**WHAT YOU NEED TO DO**
Each line that has the string "Silent" must be copied from the records below.

**WORKING DATA**

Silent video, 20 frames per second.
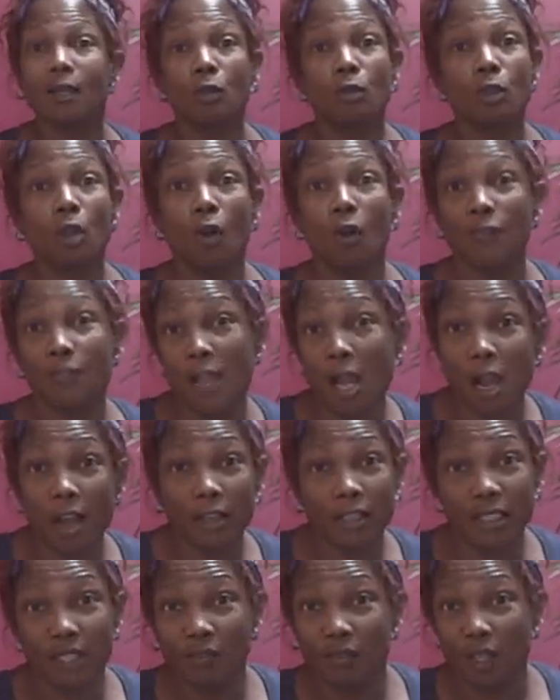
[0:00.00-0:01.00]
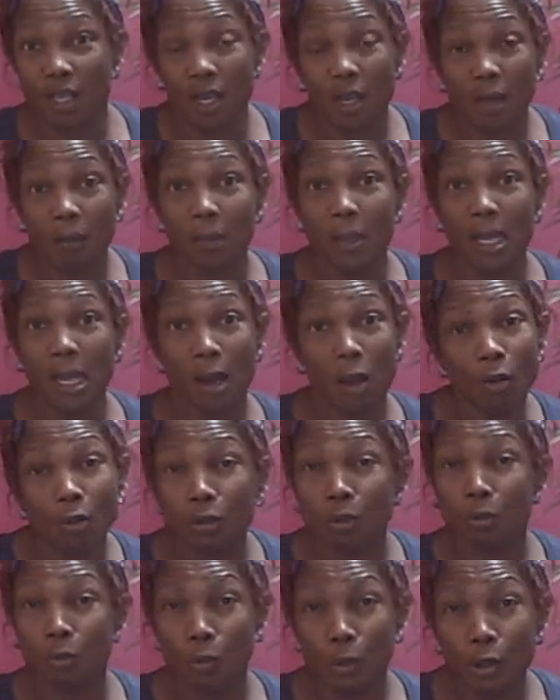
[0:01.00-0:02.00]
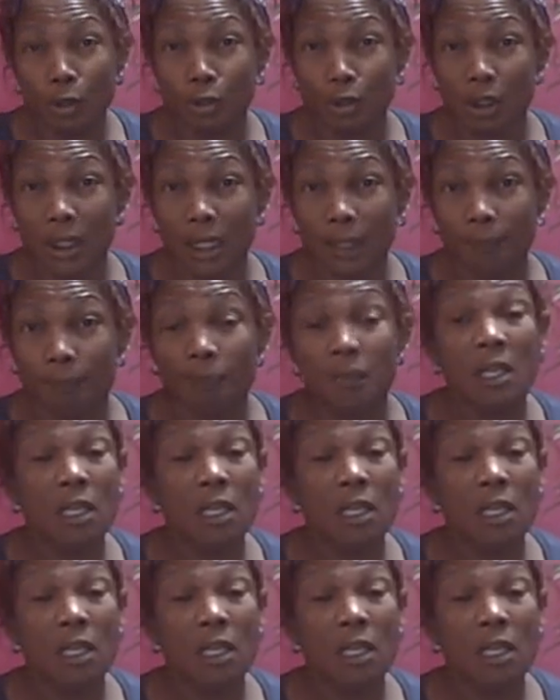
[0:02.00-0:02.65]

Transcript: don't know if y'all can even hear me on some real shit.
* * *
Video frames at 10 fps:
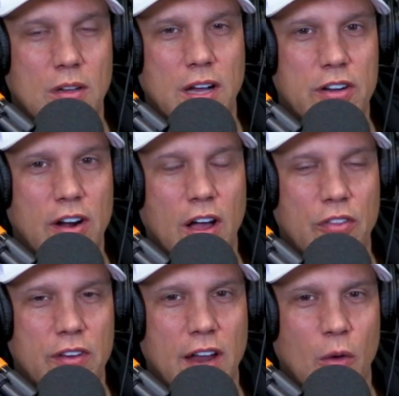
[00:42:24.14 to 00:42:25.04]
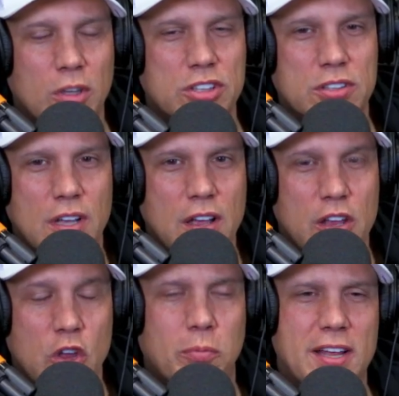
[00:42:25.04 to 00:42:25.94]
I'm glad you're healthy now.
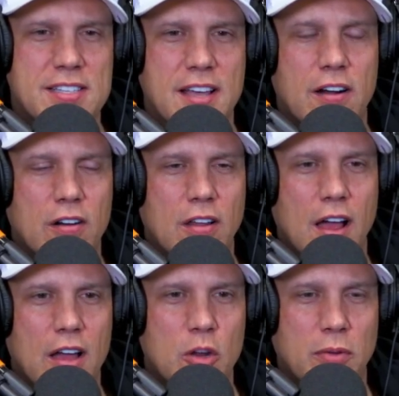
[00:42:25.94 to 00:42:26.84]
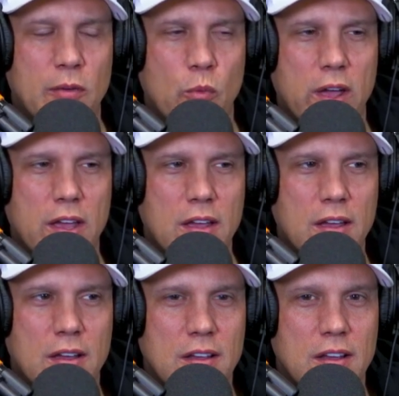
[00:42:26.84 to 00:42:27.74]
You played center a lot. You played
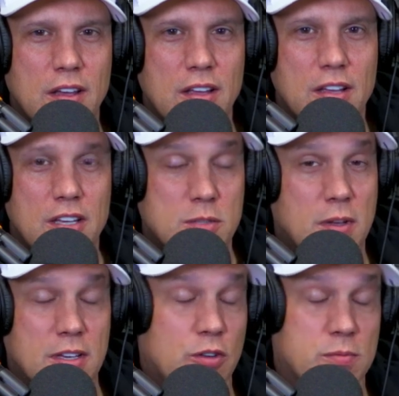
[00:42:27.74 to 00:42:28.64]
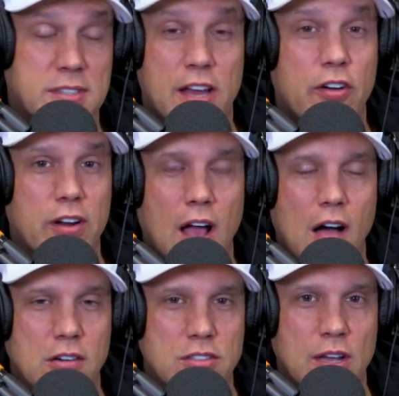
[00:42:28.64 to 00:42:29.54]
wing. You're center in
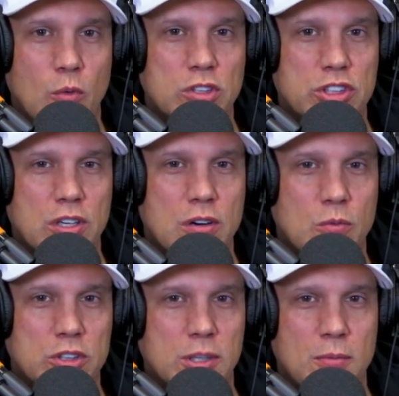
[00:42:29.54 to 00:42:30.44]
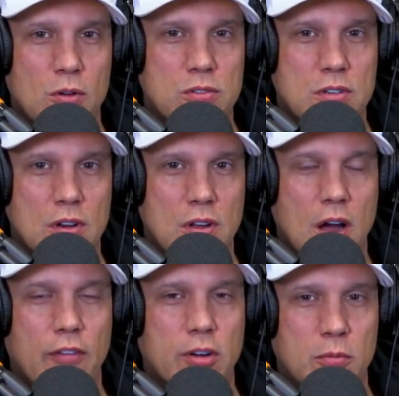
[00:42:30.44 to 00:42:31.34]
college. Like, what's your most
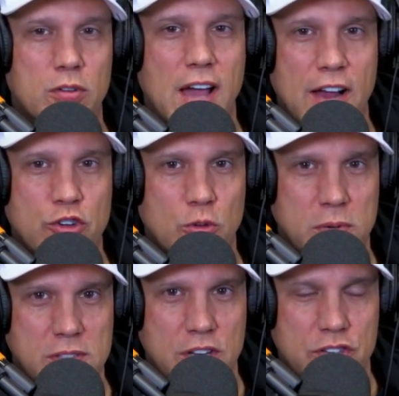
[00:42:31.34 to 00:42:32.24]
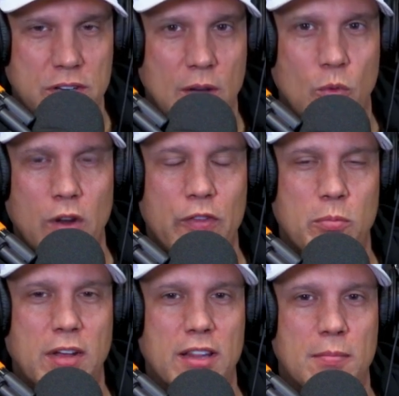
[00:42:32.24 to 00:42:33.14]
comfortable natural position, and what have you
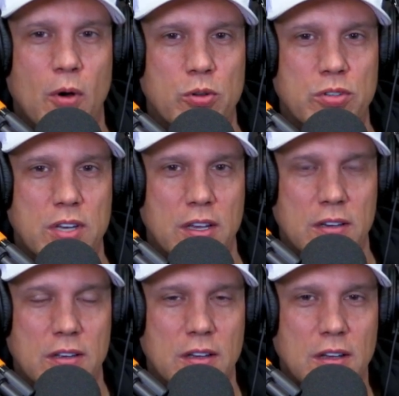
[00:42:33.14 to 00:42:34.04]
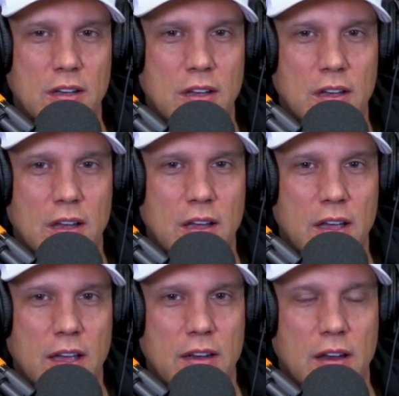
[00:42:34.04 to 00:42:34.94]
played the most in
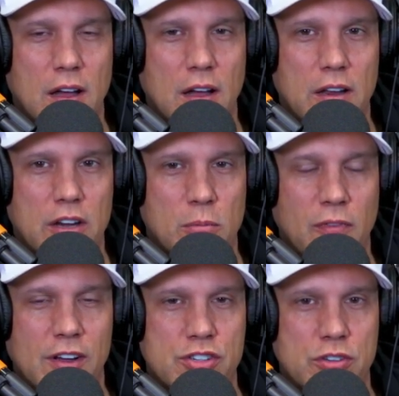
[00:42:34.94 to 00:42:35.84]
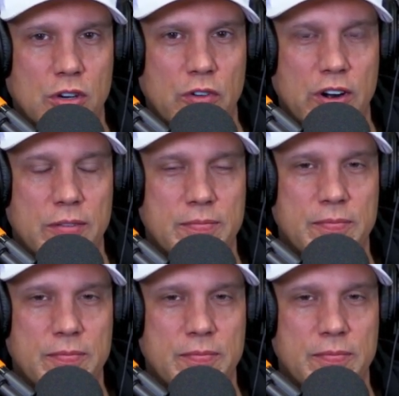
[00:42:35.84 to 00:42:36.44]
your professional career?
...
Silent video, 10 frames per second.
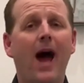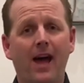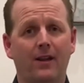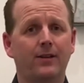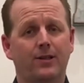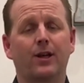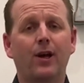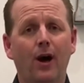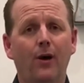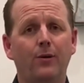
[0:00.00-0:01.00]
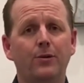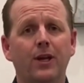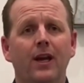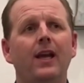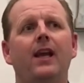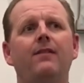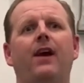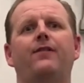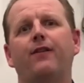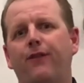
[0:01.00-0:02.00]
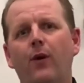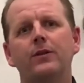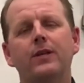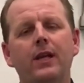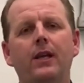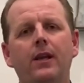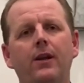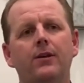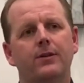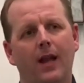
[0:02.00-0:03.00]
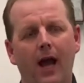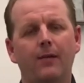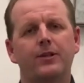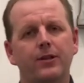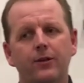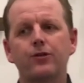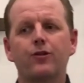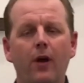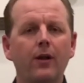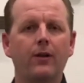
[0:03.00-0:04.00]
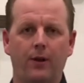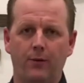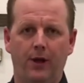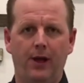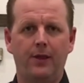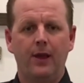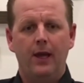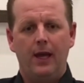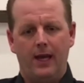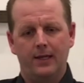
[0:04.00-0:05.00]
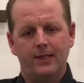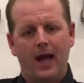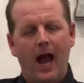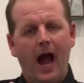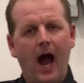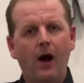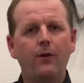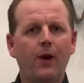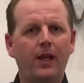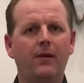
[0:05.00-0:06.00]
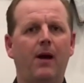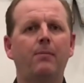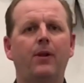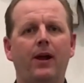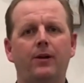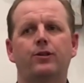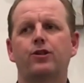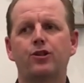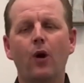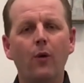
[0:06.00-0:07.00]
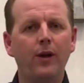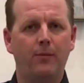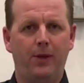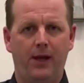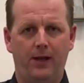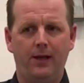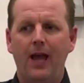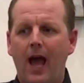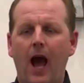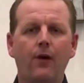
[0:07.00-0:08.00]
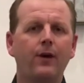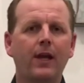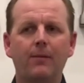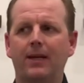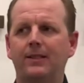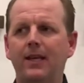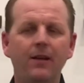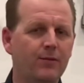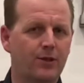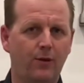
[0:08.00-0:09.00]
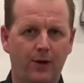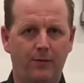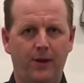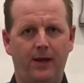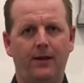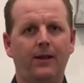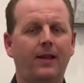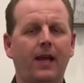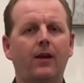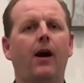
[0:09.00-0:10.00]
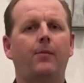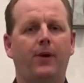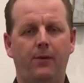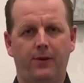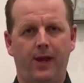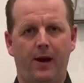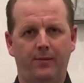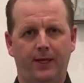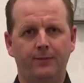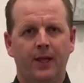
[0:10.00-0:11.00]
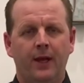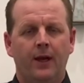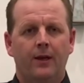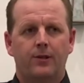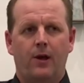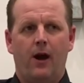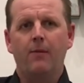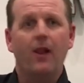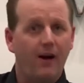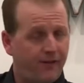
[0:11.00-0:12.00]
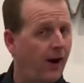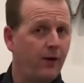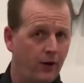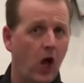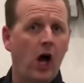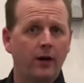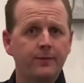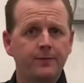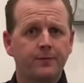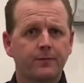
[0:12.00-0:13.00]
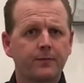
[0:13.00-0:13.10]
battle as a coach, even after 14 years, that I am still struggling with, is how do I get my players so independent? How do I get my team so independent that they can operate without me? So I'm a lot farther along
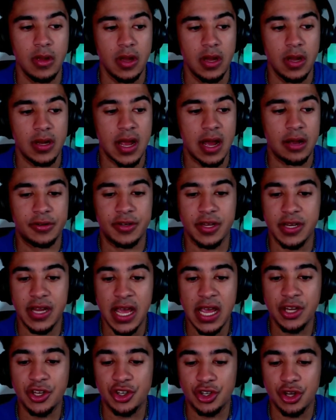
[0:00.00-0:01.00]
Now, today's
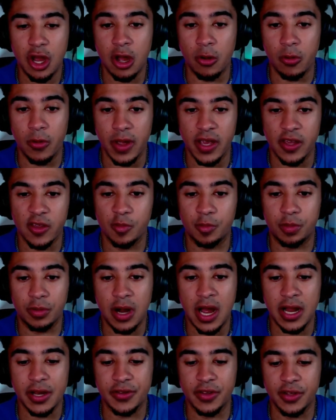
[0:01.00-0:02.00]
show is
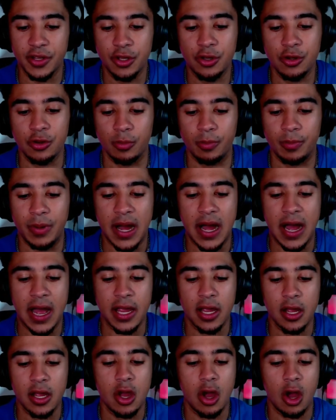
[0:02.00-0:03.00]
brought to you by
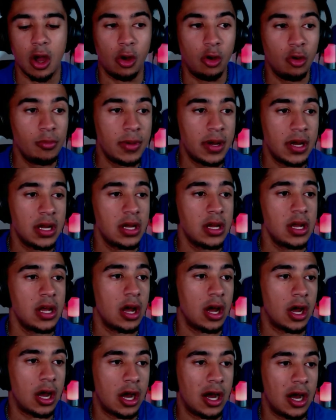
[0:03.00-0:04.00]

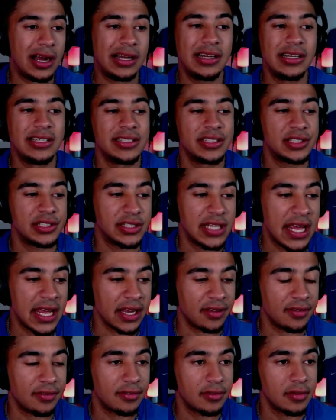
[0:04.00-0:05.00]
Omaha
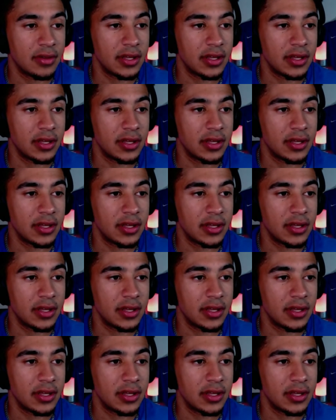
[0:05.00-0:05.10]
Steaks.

**WRITTEN RESPONSE**
Silent video, 20 frames per second.
Silent video, 10 frames per second.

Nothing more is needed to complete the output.